Thank god it wasn't page 45!
"Impromptu bedtime stories unspooled on demand for our two-and-a-half-year-old son, Maxfield. Sprawling sagas intended to bemuse and sedate, delivered in droning, fibreless voice. Some crying. Half-hour tape
There is the odd silent short included like Trosper, which lingered long with me and - I've just consulted - Dee. Painted in full colour (most of this book's black and white), it starred a baby elephant whose trunk was coiled up like a snail shell. He's happily absorbed in joyful, solitary play with a ball while protected by a three-eyed fellow whose skin is the colour of peach flesh (yellow with flecks of red towards its centre) and who wields a green scimitar bobbled with berry-like beads all shiny red. A hooded, would-be assassin in ornate robes strikes and Trosper flees in terror. The trauma's short-lived. Another ball presents itself.
You might have gathered by now that I too am declining to explain. I'm not being coy or evading the risk of being declared wrong because I am on most days the most opinionated bastard I know. But as I wrote on reviewing Jim's WEATHERCRAFT, these things are better left for readers to interpret for themselves (yourselves, I hope). You get out what you put in - what you bring to the table. Anything I say risks polluting your personal experience just like some music videos used to set in stone so much of a song which could have meant much more to you.
I will only add that the first comic offered in JIM, Seafood Platter From Hell, indicates that Woodring had first-hand knowledge of catching a skate or a ray as have I, for oh my god those devilish mouths and their prodigiously well-hung wangers!
Also, that Big Red will show you another side of your household cat you would rather not know.

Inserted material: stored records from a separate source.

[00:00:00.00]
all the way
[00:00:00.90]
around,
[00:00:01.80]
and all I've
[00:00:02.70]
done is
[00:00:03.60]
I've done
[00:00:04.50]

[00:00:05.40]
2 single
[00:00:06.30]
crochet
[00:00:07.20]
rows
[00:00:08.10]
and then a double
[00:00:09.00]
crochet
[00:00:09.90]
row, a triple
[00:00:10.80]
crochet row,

Beyond that there are whimsical advertisements for the likes of Niffers which I am 100% positive Alan Moore must have encountered before emulating / adapting them - no doubt subconsciously - in his LEAGUE OF EXTRAORDINARY GENTLEMEN comics. Niffers were otherworldly, invisible life forms you could invite into your household confident that they could be seen thanks to "a specially patented fluorescent dye-and-medication treatment" and which you could film in stop-motion to render their barely perceptible movements visible. And thereby lies a satori of sorts. "Proof Without Passion" it proudly declares.
Lastly, "Don't Hit Your Child!" screams a headline for an institution you instinctively suppose to be both benevolent as well as ahead of its day. But its proposed alternative for spoiled brats acting up and so infuriating their parents to their wits' ends is draconian, to say the least.
"Don't delay - send 'em away!"
Possibly effective if they're ever returned, or damaged beyond repair.